After dinner, I offered to wash the dishes, still looking for a diversion. I spoke briefly with my dad while we cleaned. "Go talk to your mother," he requested. My mom was sitting in an adjoining room, calm but crying. I gave her a hug. "How do you know, if you've never dated girls?" she asked. She knew the answer to this. A series of other rhetorical questions followed. But, my parents had known I was gay prior to my big revelation. I had been fighting to keep a secret that wasn't a secret at all. "I mean, you used to try on my shoes," my mom pointed out. I did not remember this early cross-dressing, but did recall spending summers making smoothies. I would beg my mother for a flamingo swizzle stick, adding to the collection we had started for my juice bar. We would spend our Saturday nights watching the estrogen-saturated soap opera Sisters. On sunny summer days, I would ask my mother to take me shopping at Target. It was an atypical childhood for a little boy. Most kids my age were trying out for soccer teams. These things I loved to spend time doing, seemingly trivial, made me close to my mom. I know that she values them as much as I do.

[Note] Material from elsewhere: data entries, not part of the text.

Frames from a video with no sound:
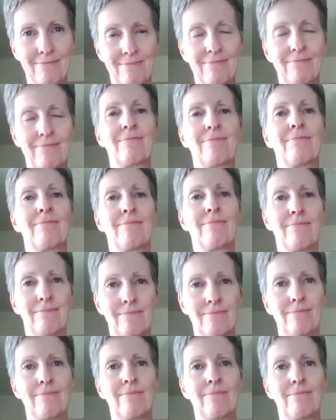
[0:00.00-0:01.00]

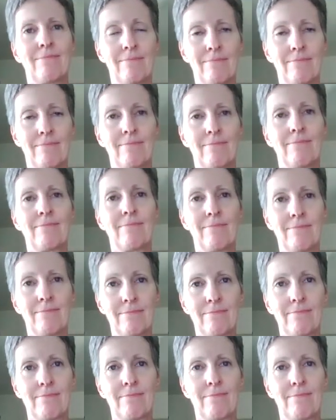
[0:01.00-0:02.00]

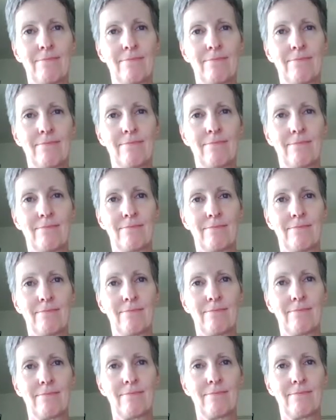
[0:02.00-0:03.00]

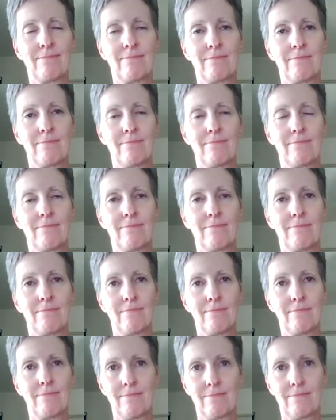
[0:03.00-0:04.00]

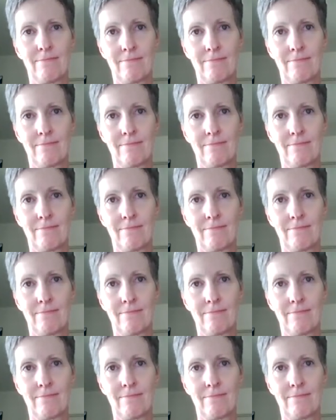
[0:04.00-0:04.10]
The person shown says nothing.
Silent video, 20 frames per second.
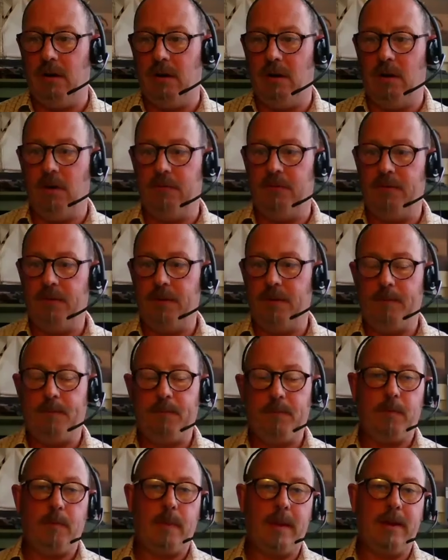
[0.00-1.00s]
of
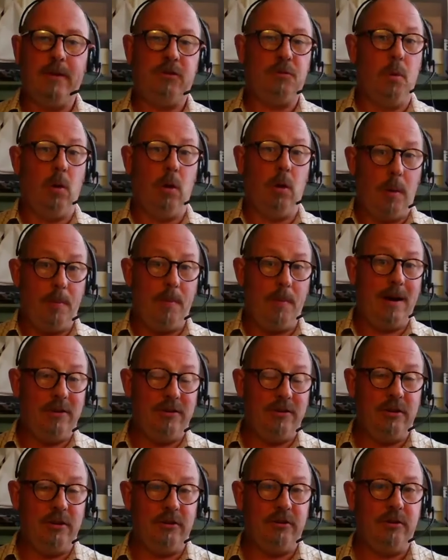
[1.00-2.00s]
small
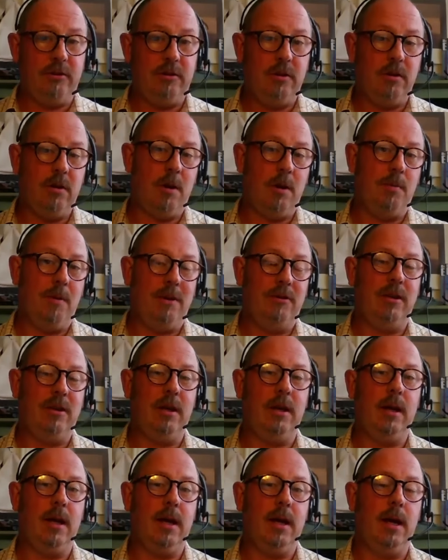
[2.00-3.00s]
operators
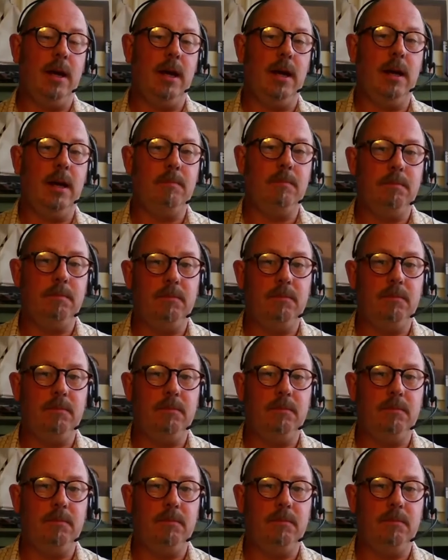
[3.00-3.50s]
operating uh,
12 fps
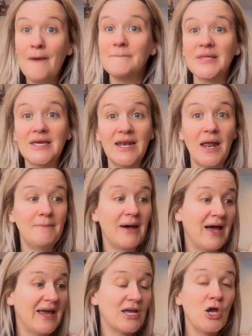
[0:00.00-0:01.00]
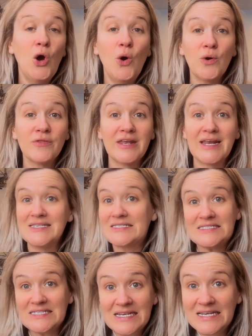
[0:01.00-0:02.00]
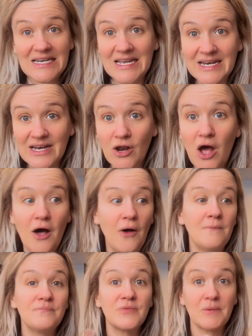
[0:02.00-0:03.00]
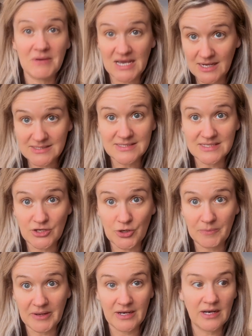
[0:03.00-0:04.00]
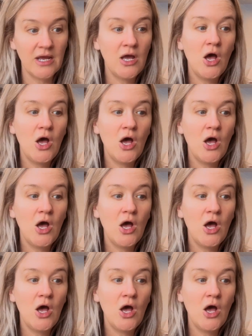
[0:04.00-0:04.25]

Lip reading: plan on buying or that I didn't need at all because it's in your bin.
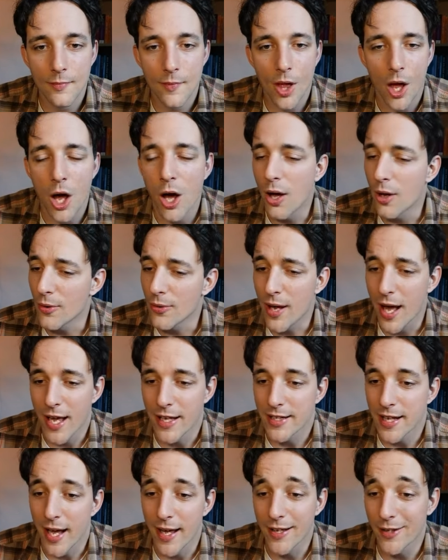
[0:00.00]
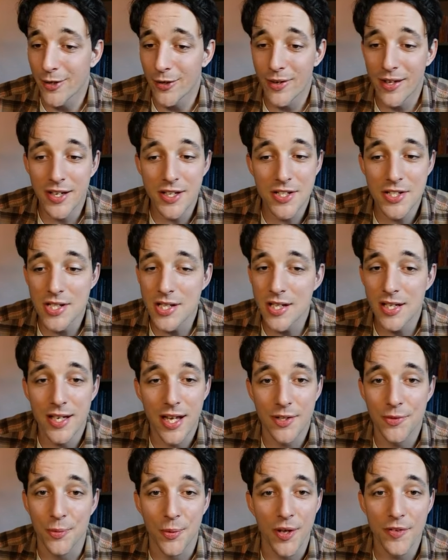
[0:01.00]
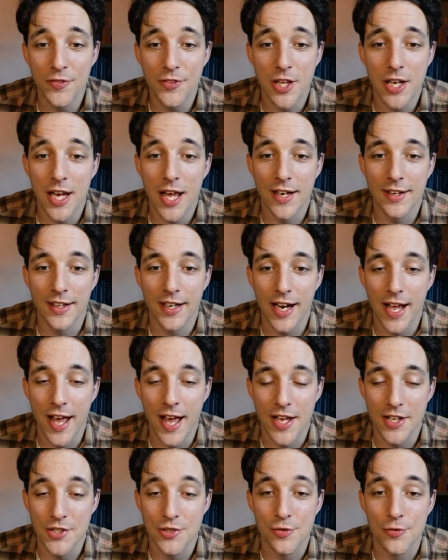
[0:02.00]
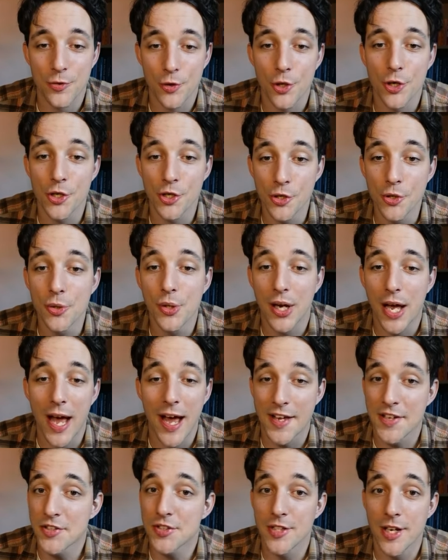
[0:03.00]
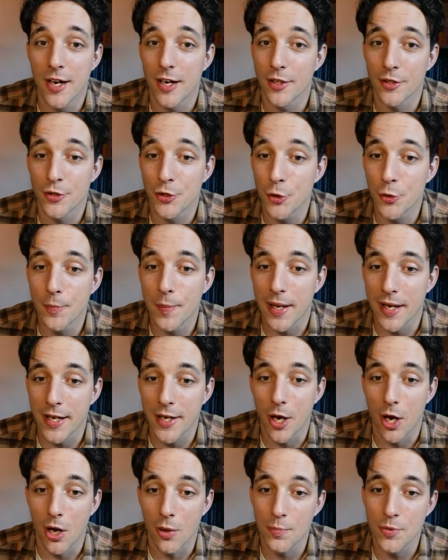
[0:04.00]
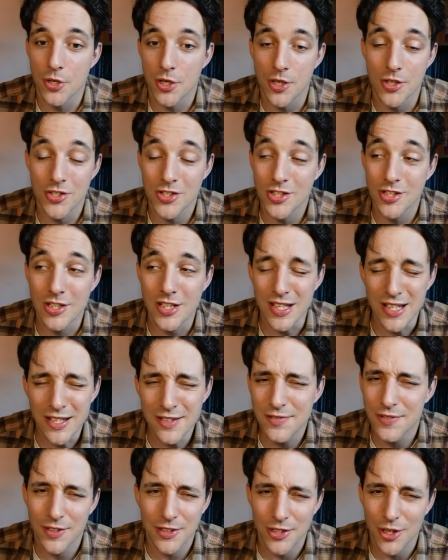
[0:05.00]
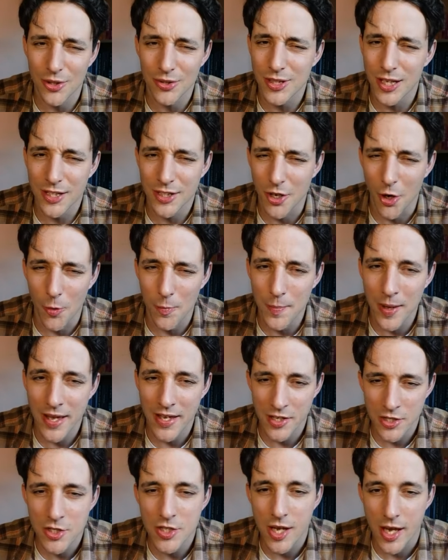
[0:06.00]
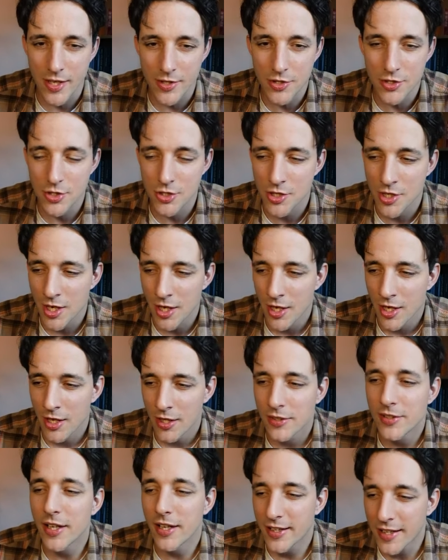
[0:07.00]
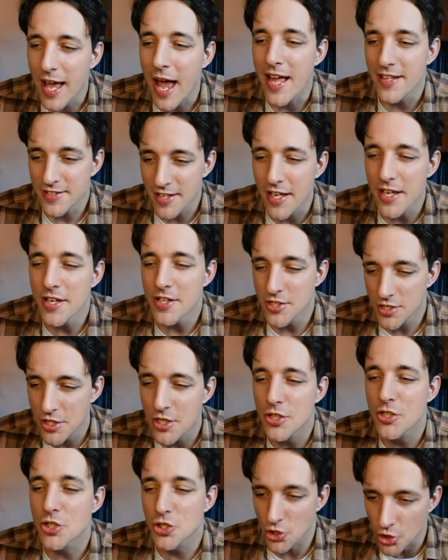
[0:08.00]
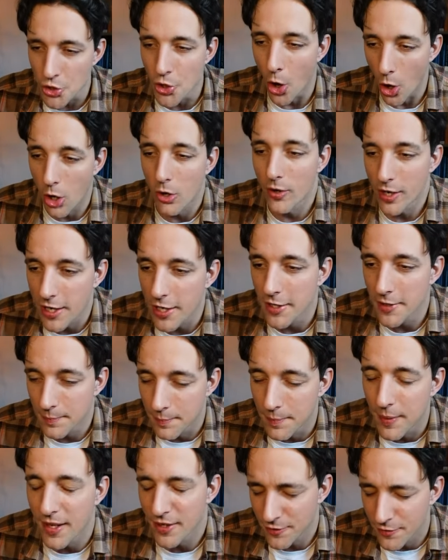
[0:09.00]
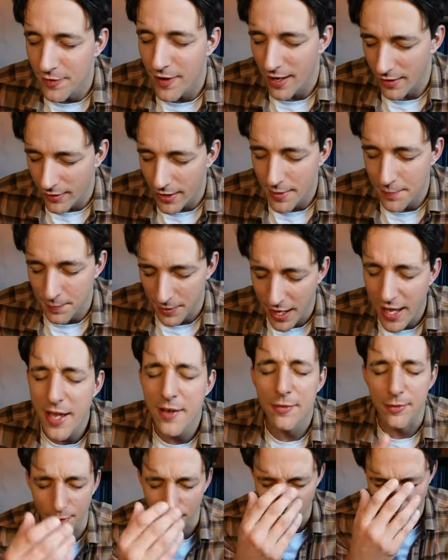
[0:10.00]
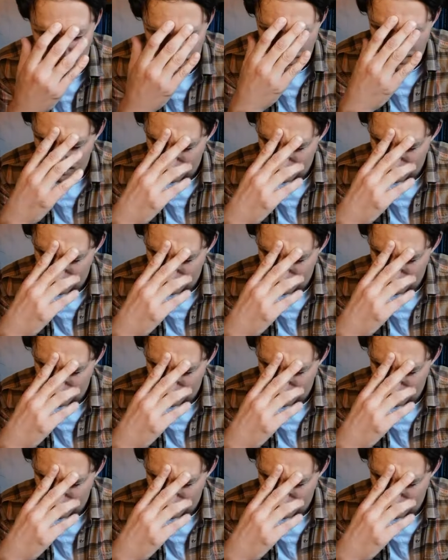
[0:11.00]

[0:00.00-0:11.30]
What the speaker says: All right, I already see that with the letter S, for you guys, there are too many options, even though they don't make sense. The cat is snoring, but very playful.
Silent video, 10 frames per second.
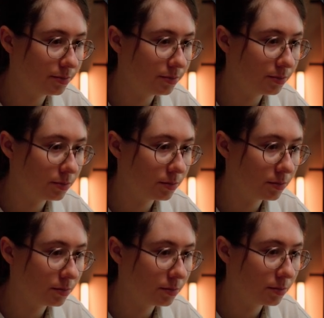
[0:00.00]

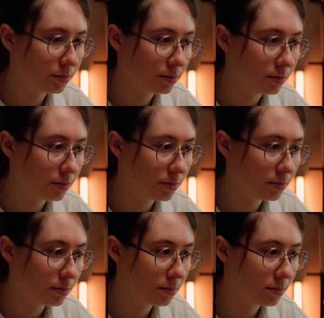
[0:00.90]

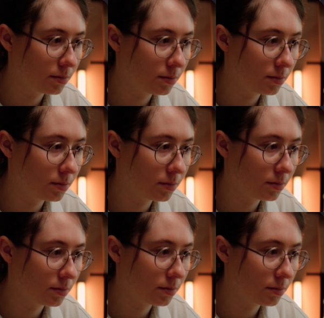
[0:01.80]

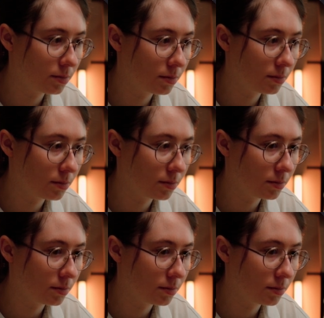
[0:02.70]
(silence)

As the years have passed my mother has gotten more comfortable with her two gay children. Still, she has never attended a PFLAG meeting, and our bookshelves continue to proudly display framed, seemingly-heterosexual photographs from school dances. She may never let those images go. It had been my goal to come out ever since that fishing trip when I was fourteen. Despite my fears and reservations, I was optimistic that it would change my life in unimagined ways. And it did. I gained self-confidence and became closer to my friends and family members. I could talk openly with my parents. I no longer had to wrangle with what details to divulge and worry about what people would assume. The "thing" I never wanted to say isn't even a "thing" anymore. I acclimated to my life as an openly gay man in a big city, where being gay doesn't really seem to be that big of a deal. I've had the same problems my heterosexual friends do: jobs that pay too little, ever-climbing rental costs, and a dating population that I've found disenchanting. The biggest change was this: When I had my first genuine experiences with heartache, I called home. My mom offered me the same advice she had throughout my childhood: "Get above the problem!" I am still learning how to do that. I guess it's what I did when mustering the courage the say those two words over a plate of pasta salad.

1 comment:

Shinto Imai said...

Beautiful, mesmerizing story Mike -- I was lost in the written reel from the moment it started. Very very honest, and funny. Your narration reminded me of 'Wonder Years'!